The Register staff in the United States and Australia have experienced different levels of service since the resumption.
One Vulture in the USA was able to post to Facebook without issue. Antipodean staff were unable to post and saw errors such as the following…
Attempts to view notifications produced a “query error” dialog. WhatsApp was flaky – linking devices took over a minute. Instagram was down, at least in Australia, where its favicon loaded in a browser tab, but the site produced only the message, “Oops, an error occurred.”
Theories about the cause of the outage have focused on Facebook’s seemingly accidental and sudden withdrawal of its BGP routes from the rest of the internet, causing a loss in connectivity with its peers as well as the knock-on effect of kicking over its own DNS. This apparently even caused door keycards to stop working on Facebook’s campus, and staff were left to use Outlook and Discord to organize the recovery of their systems.

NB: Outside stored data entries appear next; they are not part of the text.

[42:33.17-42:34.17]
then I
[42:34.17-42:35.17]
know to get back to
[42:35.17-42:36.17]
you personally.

In May this year, Facebook announced it had built an automated peering configuration system. This software may or may not have been at the heart of today’s outage. Someone claiming to work at Facebook posted on Reddit, and since deleted their missive, that Facebook’s peering routers went down likely due to a configuration blunder. Which makes sense given the circumstances.
The IT breakdown was such that engineers needed to get physical access to the routers to fix and restart them, and a team was sent into Facebook’s Santa Clara data center to do that, according to the New York Times.

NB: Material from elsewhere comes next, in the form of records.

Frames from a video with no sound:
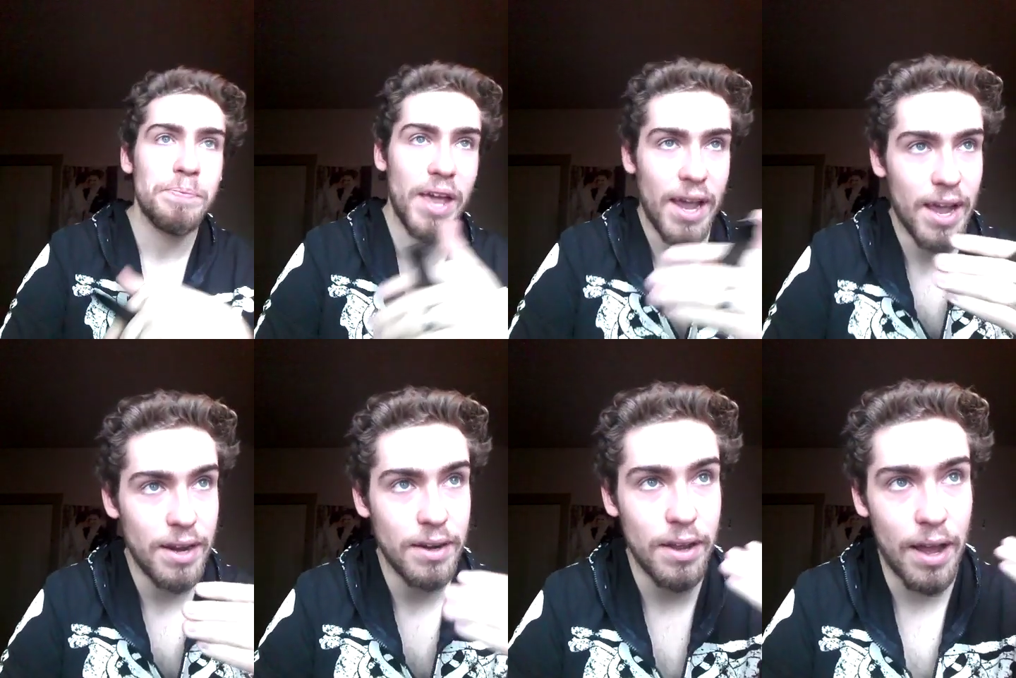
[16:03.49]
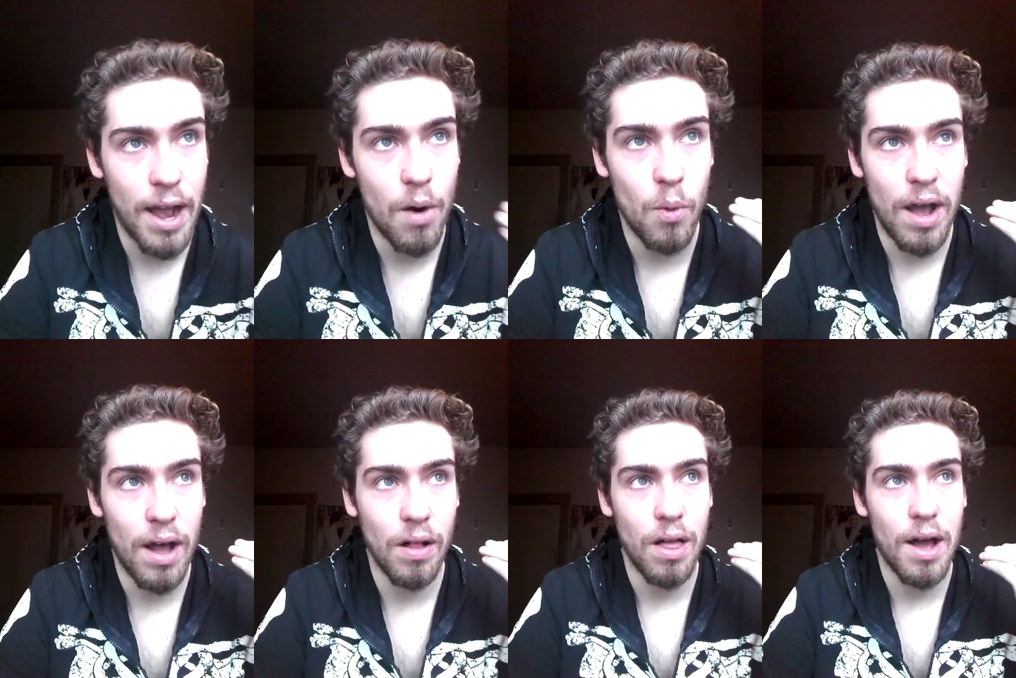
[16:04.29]
and how
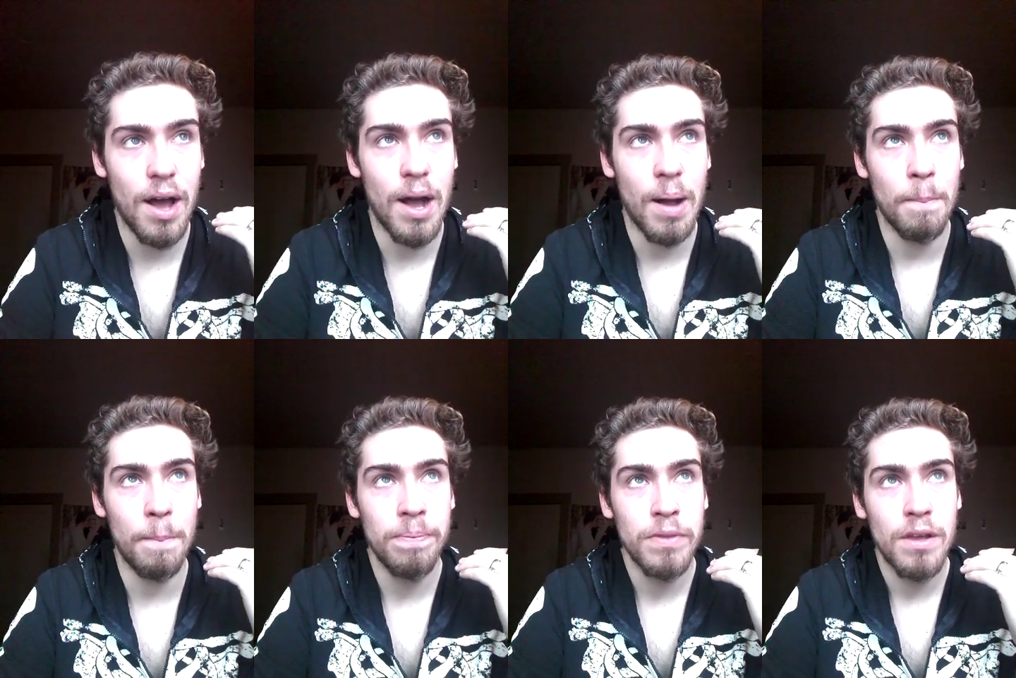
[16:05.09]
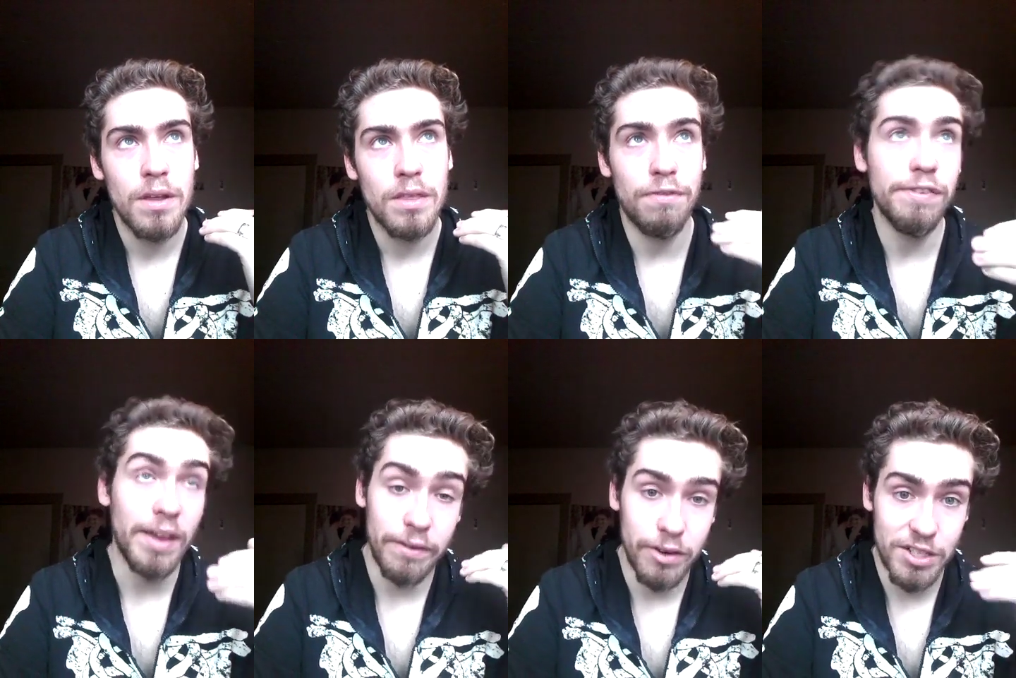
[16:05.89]
well the
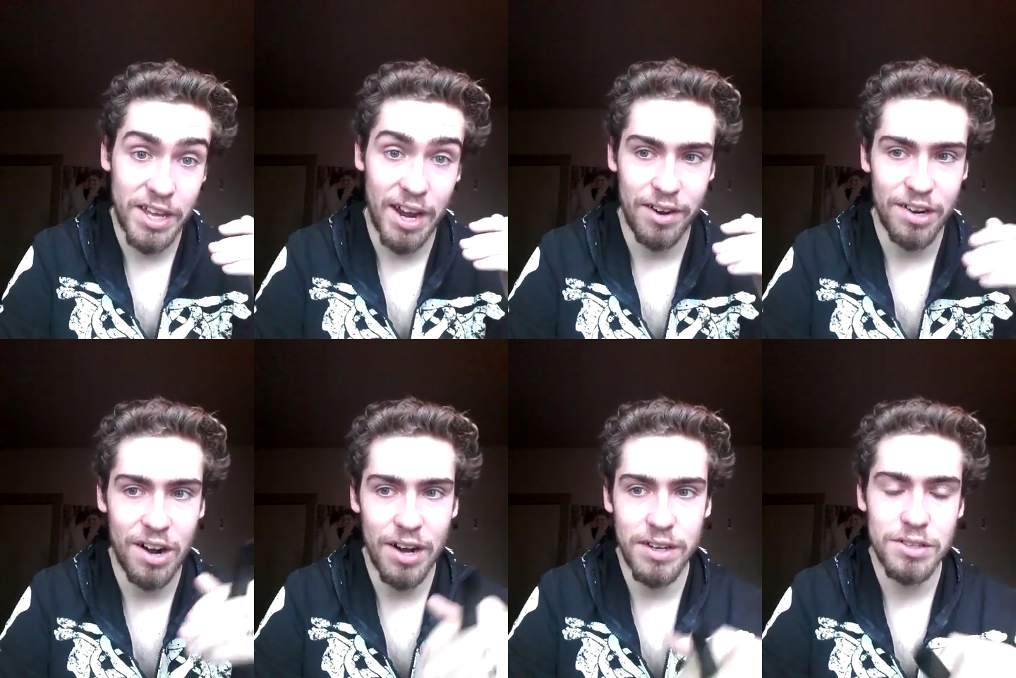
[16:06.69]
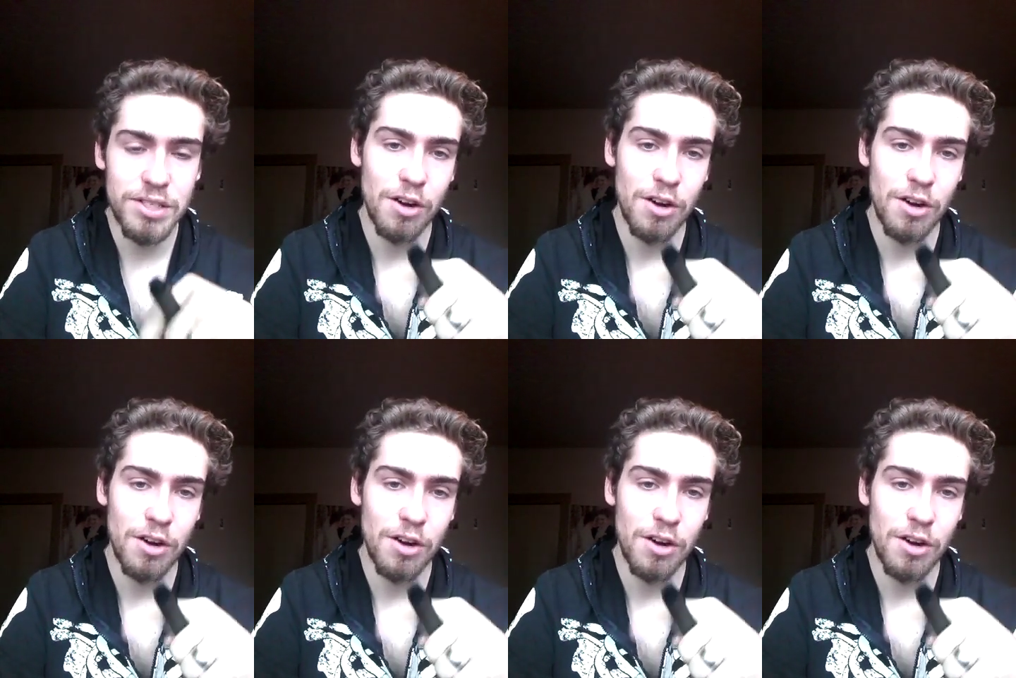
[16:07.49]
flavor is carried on.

How could a company of Facebook’s scale get BGP wrong? An early candidate is that aforementioned peering automation gone bad. The astoundingly profitable internet giant hailed the software as a triumph because it saved a single network administrator over eight hours of work each week.

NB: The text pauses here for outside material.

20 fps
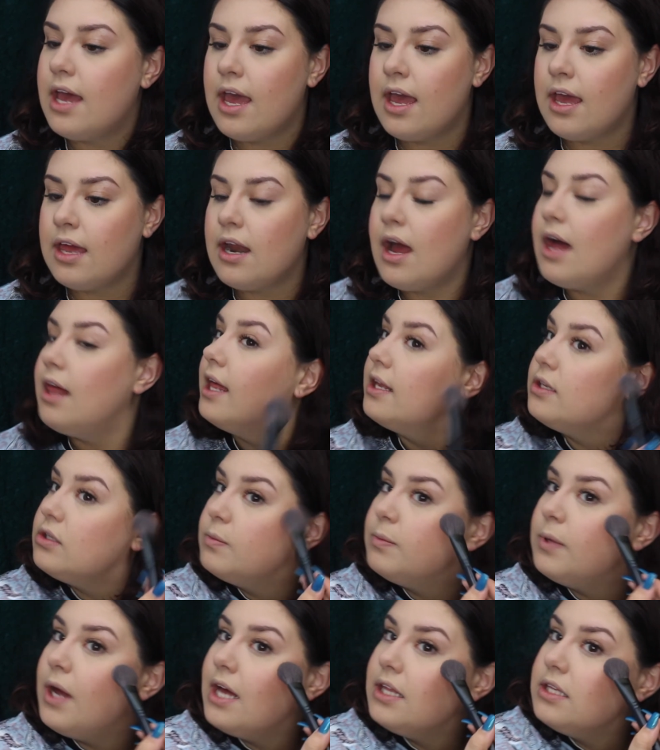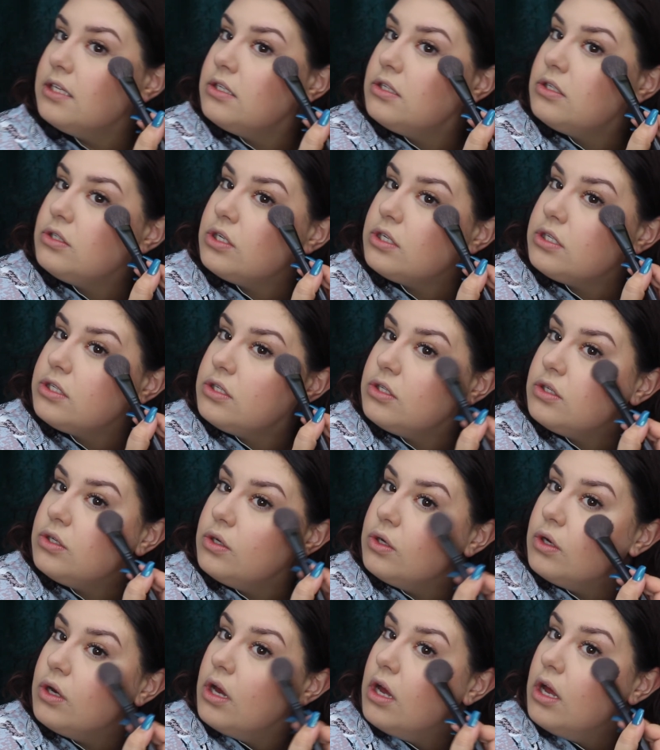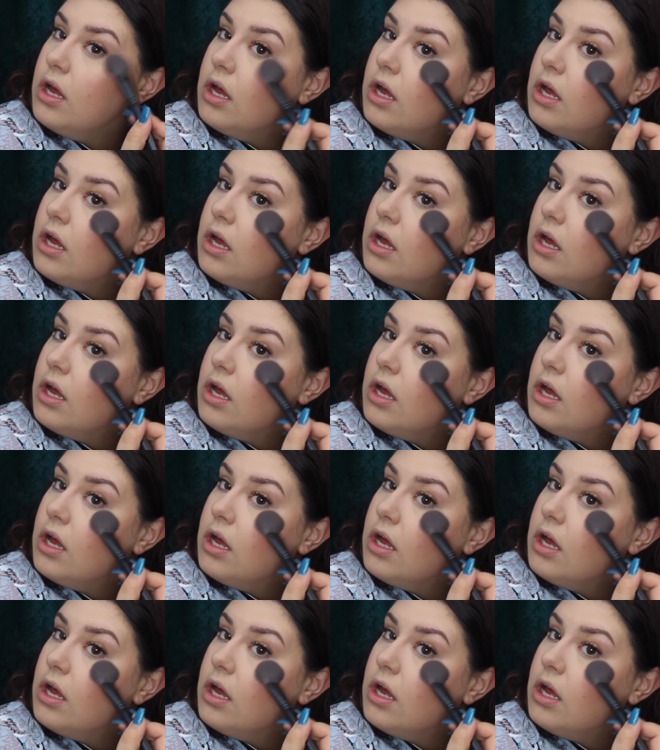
and I like to apply this just to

Facebook employs more than 60,000 people. If a change designed to save one of them a day a week has indeed taken the company offline for six or more hours, that’s quite something.
The outage comes at a terrible time for Facebook, which in recent days has been the subject of damming leaks that suggest the company is knowingly indifferent to harms its platforms can create, including increased likelihood of self-harm by users, facilitating human trafficking, and ineffectual efforts to suppress hate speech and misinformation.
Documents shared by whistleblower Frances Haugen, a former Facebook employee, have also suggested The Social Network™ ignored rules about content for high-profile users, and employed woefully insufficient numbers of staff who speak users’ native languages, thereby allowing vile content to circulate without checks.
Haugen has filed a complaint with the United States’ Securities and Exchange Commission, suggesting Facebook withheld information investors need to make informed decisions. That’s the kind of indirect but effective tactic that sees authorities chase mobsters for unpaid taxes rather than trying to secure evidence of murders.
The Register does not suggest Facebook has murdered anyone.
But today’s outages may have been extremely serious for those who rely on its services for day-to-day communications, both in their personal lives and for businesses that have gone all-in on Facebook as a customer communication and sales channel. ®